As for the moment of origin of permanent establishments, it is worth recalling that a permanent establishment does not have legal personality and therefore cannot be established. A permanent establishment is established at the moment the criteria as defined in the double taxation treaty (or in the domestic regulation if such a treaty does not exist) are met.

In practice, we most often encounter two types of permanent establishments: a brick and mortar permanent establishment and a service permanent establishment.

A brick and mortar permanent establishment is established when a foreign enterprise begins to use its premises in the Czech Republic, such as offices, halls, workshops or market stalls, regardless of the contractual relationship under which these premises are used by the foreign enterprise.

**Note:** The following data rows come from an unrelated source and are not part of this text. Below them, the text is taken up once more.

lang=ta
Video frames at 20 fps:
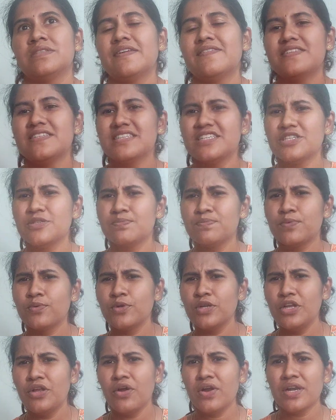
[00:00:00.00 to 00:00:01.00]
தே வில் ஜஸ்ட்
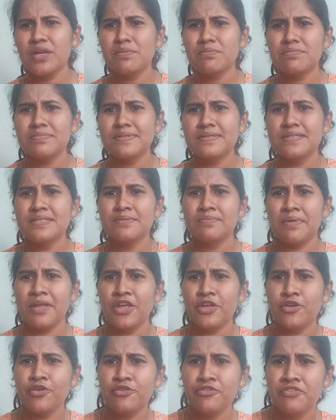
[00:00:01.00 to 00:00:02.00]
புல் யோர் நிப்பிள்ஸ்
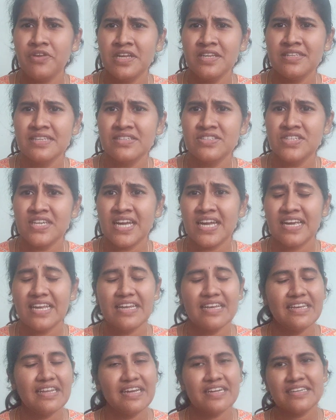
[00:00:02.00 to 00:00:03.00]
மேக் யூ ஃபீட் த
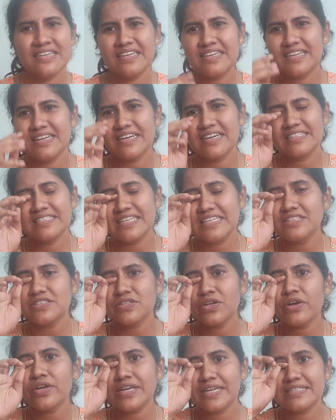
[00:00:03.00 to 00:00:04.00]
சைல்ட் அண்ட்
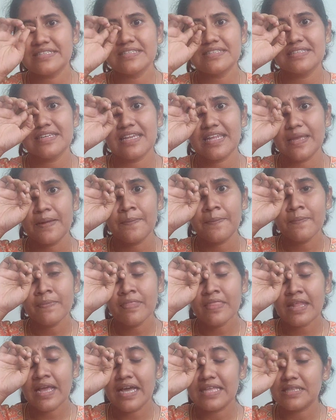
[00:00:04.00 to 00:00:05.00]
தட்ஸ் நாட் நெசசரி
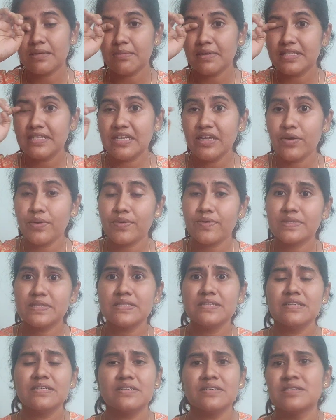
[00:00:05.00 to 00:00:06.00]
அந்த மாதிரி அவங்க
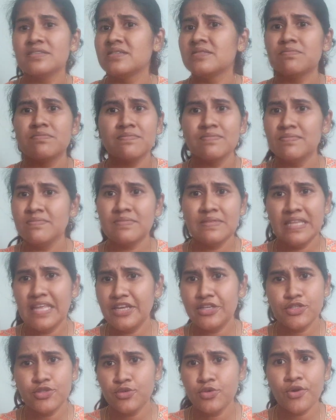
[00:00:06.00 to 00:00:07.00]
வந்து
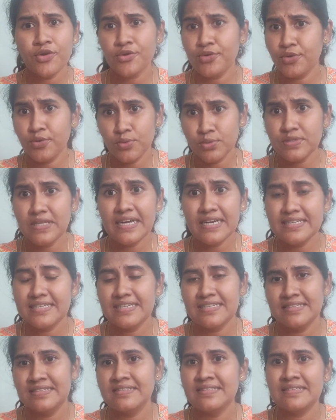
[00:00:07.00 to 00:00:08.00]
தே ஷுட் நாட் டூ தட்
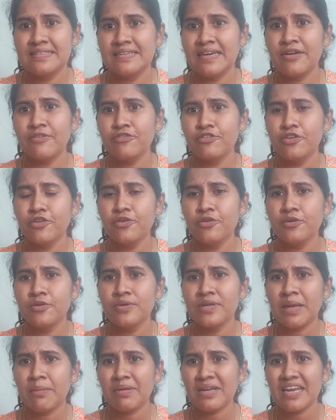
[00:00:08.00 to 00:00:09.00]
அவ்வளோ
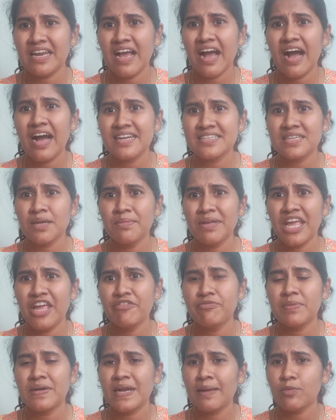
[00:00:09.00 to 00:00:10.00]
நம்மக்கிட்ட ஹார்ஷாக
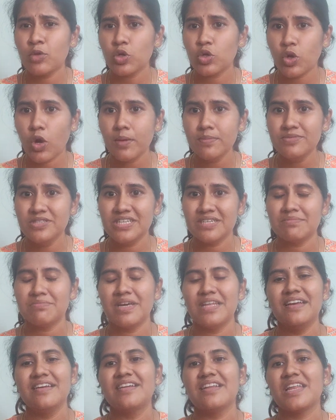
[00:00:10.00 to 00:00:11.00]
பிஹேவ் பண்ண நம்மள ஒரு ஆப்ஜெக்ட்
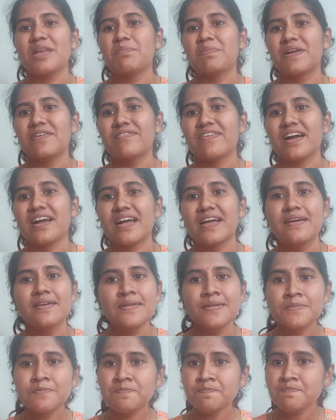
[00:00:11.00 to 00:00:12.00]
மாதிரி ட்ரீட் பண்ணுவாங்க
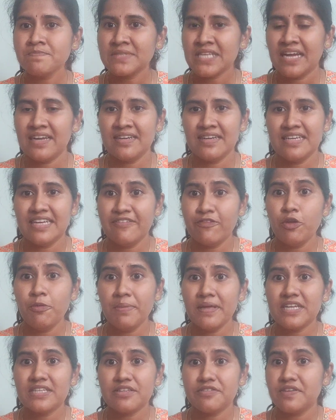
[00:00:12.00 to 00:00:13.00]
எவ்வளோ
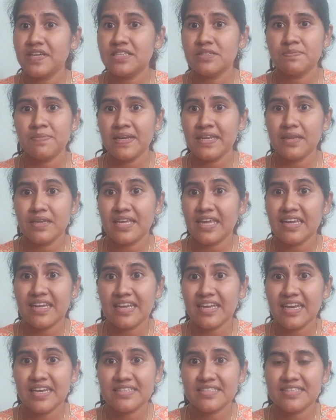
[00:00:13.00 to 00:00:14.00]
பேர் அதை ஃபேஸ்
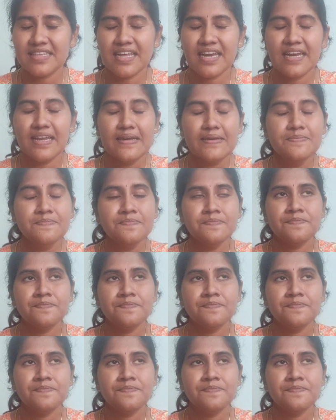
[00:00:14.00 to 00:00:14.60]
பண்ணியிருக்கீங்கன்னு எனக்கு தெரில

The establishment of a service permanent establishment requires the fulfilment of a time test, provided that the provision of the activity is not tied to a specific fixed location. Interpreting the definition of service permanent establishment raises problems in practice, in particular in relation to older double taxation treaties such as the one with Germany. Here, the definition of a service permanent establishment is completely absent and, therefore, with reference to Article 3 of the Treaty, it is proposed to use the definition of the Income Tax Act as a solution.

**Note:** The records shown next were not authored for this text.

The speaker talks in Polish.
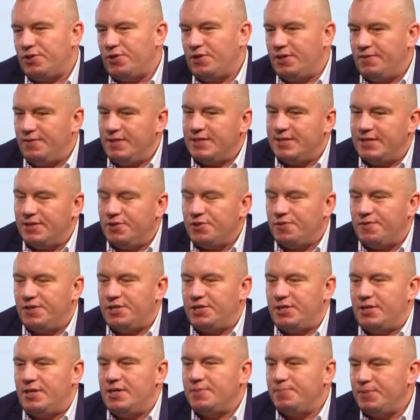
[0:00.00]
trochę więcej
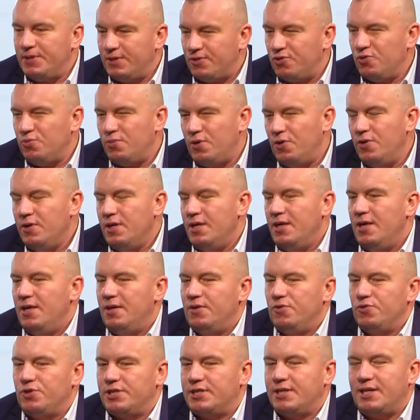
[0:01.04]
doświadczenia i sprytu, bo
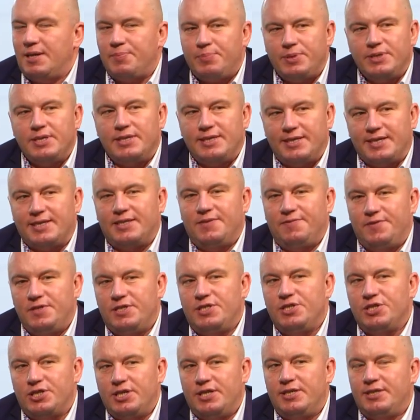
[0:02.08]
już sklepy
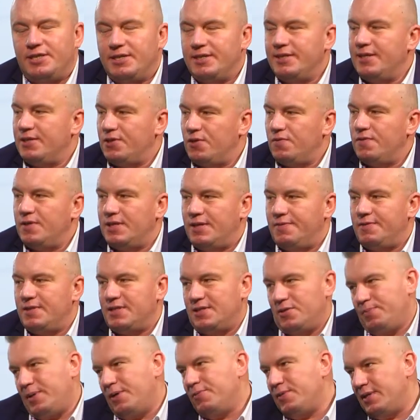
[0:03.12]
detektywistyczne, internetowe nawet
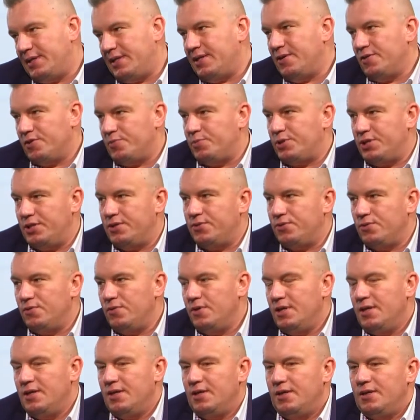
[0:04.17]
są pełne tego sprzętu
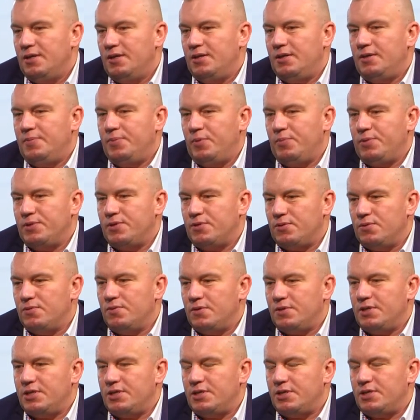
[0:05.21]
i po prostu
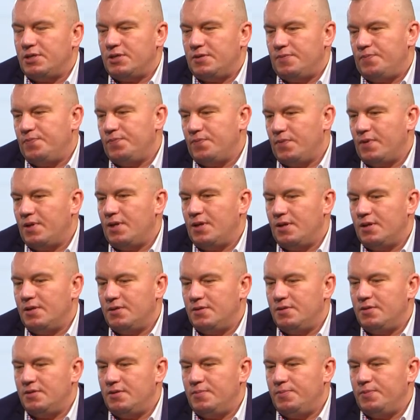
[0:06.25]
no też
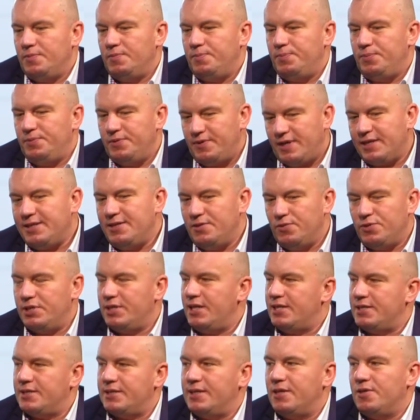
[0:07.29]
e, prywatni ludzie
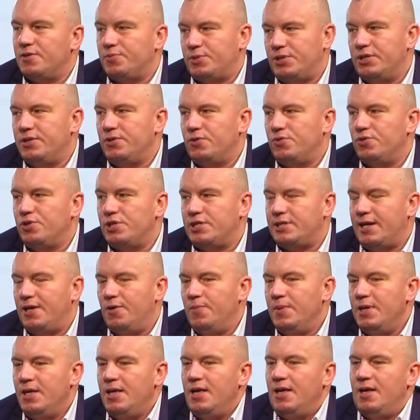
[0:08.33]
też z tego sprzętu korzystają.
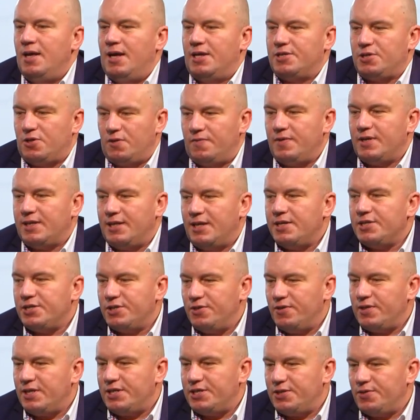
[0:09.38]
Aczkolwiek należy
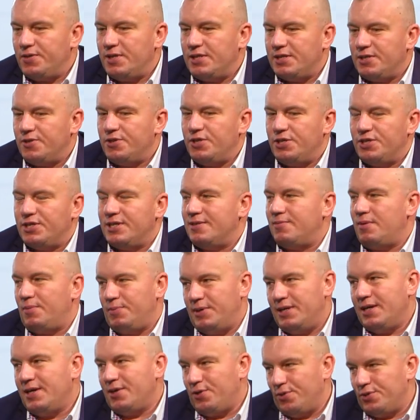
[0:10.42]
dodać, że on jest troszeczkę
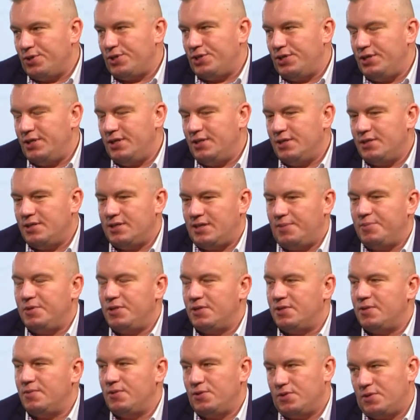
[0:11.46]
słabej jakości. Czasami
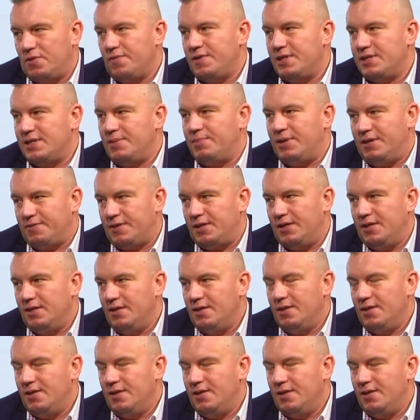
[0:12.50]
to są dosłownie zabawki.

As an example of a service permanent establishment, the new guideline mentions the provision of management services, where the posted employees of a foreign parent company provide services to the Czech company in training personnel to produce a new product, and the provision of these services exceeds six months. Remuneration for management services provided by foreign companies in the group is one of the most frequently examined costs within tax audits. However, while we have been accustomed to the fact that tax administrators focus only on proving the true scope of services provided, there are more and more cases where the conditions of origin of a permanent establishment have been examined.

The reason for the change in the tax administrator's approach is often the amount of profit margin applied when determining the remuneration for management services provided. If the tax administrator is able to prove that the conditions for the establishment of a service permanent establishment have been fulfilled, the Czech Republic is entitled to tax the income derived from the services provided, as well as the wages of posted employees of a foreign company whose length of stay in the Czech Republic gave rise to a permanent service establishment.

Therefore, I recommend paying careful attention to the conclusion of contracts based on which employees providing management-type services are posted to the Czech Republic and, for a possible review of tax obligations for 2019, have prepared documents showing the actual scope of activities carried out by posted workers in the Czech Republic for the benefit of the Czech company. This is the only way to obtain reasonable assurance as to whether you have an obligation to report the conclusion of a contract.